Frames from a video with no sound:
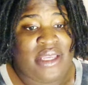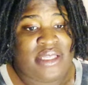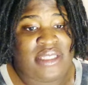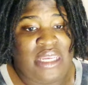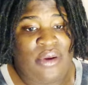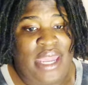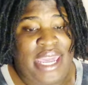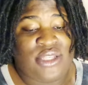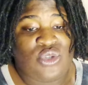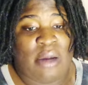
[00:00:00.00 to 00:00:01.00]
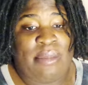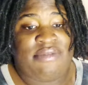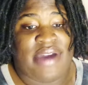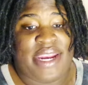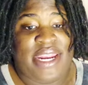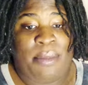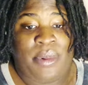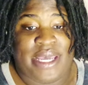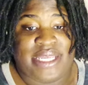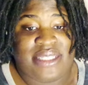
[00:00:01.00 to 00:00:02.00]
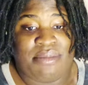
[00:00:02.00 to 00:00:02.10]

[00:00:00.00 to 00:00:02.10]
Sarah had trouble finding a place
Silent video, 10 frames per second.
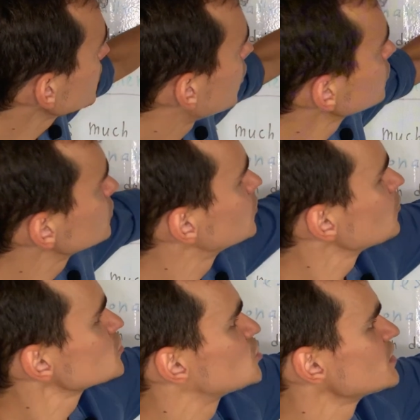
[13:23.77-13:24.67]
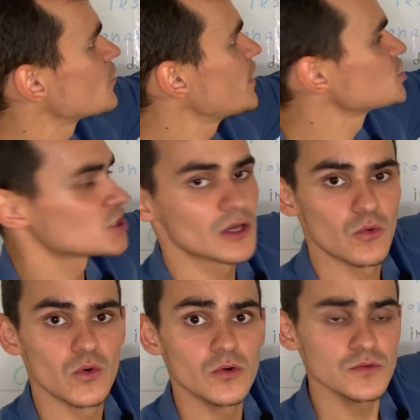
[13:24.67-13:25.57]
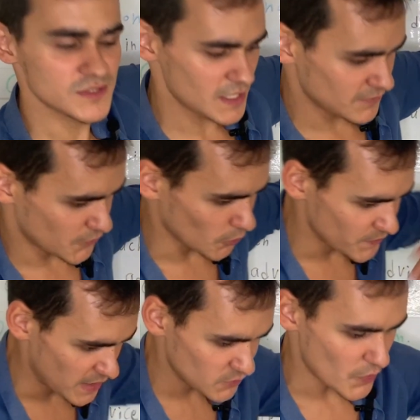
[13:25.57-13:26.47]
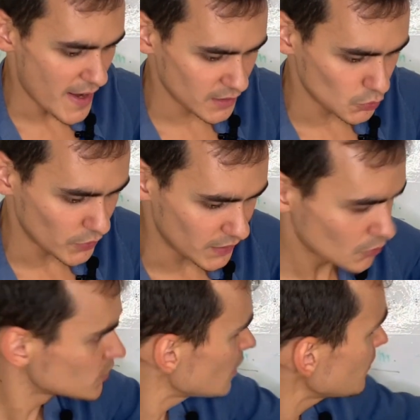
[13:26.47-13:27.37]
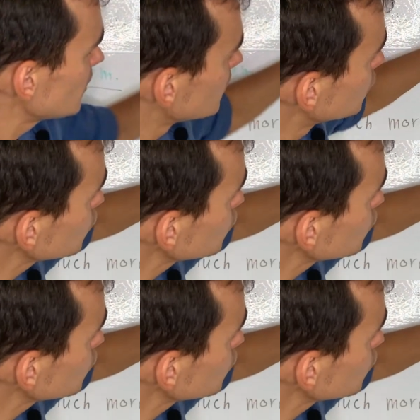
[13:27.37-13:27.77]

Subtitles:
on to those generational wounds and from them trying to heal them, you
+ + + + +
### Task prompt
Put each line of the listing above into the copy exactly, dropping the pictures.

### The answer
Frames from a video with no sound:
[00:00:00.00 to 00:00:01.00]
[00:00:01.00 to 00:00:02.00]
[00:00:02.00 to 00:00:02.10]

[00:00:00.00 to 00:00:02.10]
Sarah had trouble finding a place
Silent video, 10 frames per second.
[13:23.77-13:24.67]
[13:24.67-13:25.57]
[13:25.57-13:26.47]
[13:26.47-13:27.37]
[13:27.37-13:27.77]

Subtitles:
on to those generational wounds and from them trying to heal them, you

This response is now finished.